**Collection entries:**
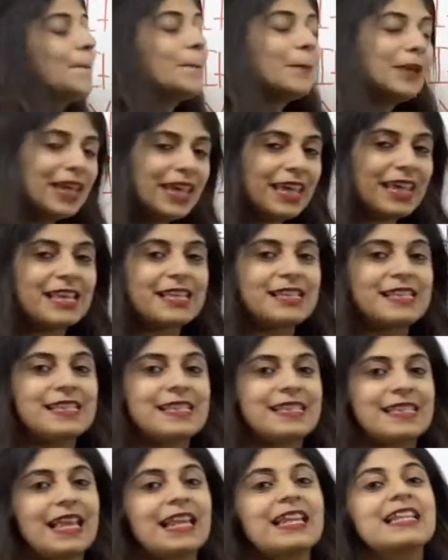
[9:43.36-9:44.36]

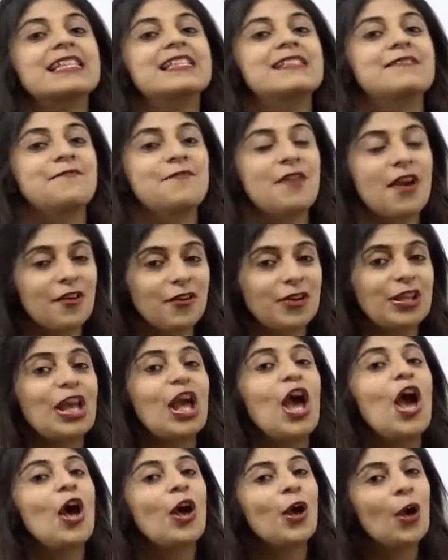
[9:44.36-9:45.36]
means that it's
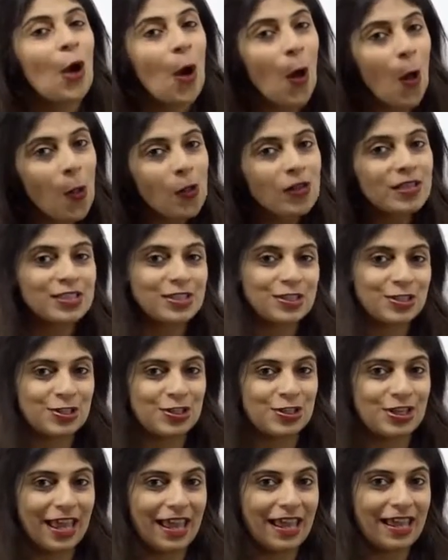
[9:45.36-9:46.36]
very cold
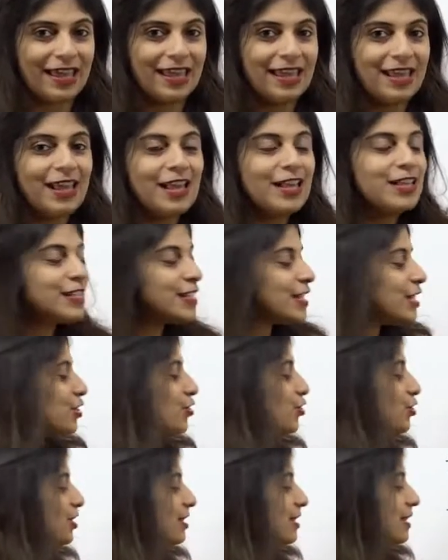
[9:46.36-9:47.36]
today. So
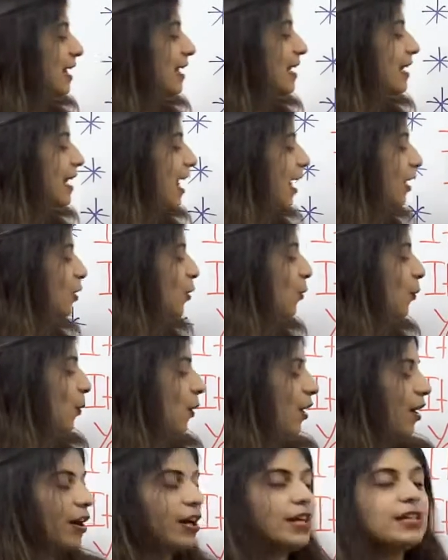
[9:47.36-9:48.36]
it's just another
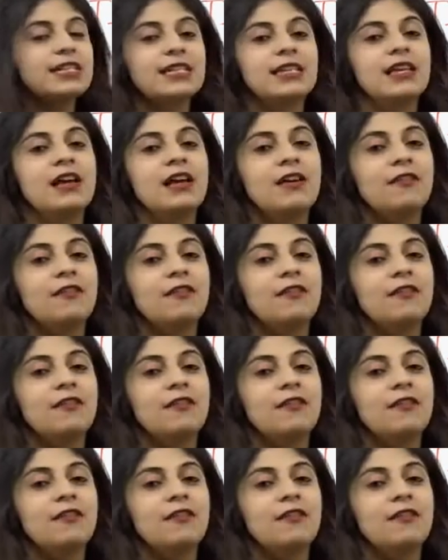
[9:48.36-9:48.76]
word.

**Required work:** Could you return each line, unchanged, from the line containing "[9:44.36-9:45.36]" through the last line of the entries above, leaving out the pictures?

**Result of the exercise:**
[9:44.36-9:45.36]
means that it's
[9:45.36-9:46.36]
very cold
[9:46.36-9:47.36]
today. So
[9:47.36-9:48.36]
it's just another
[9:48.36-9:48.76]
word.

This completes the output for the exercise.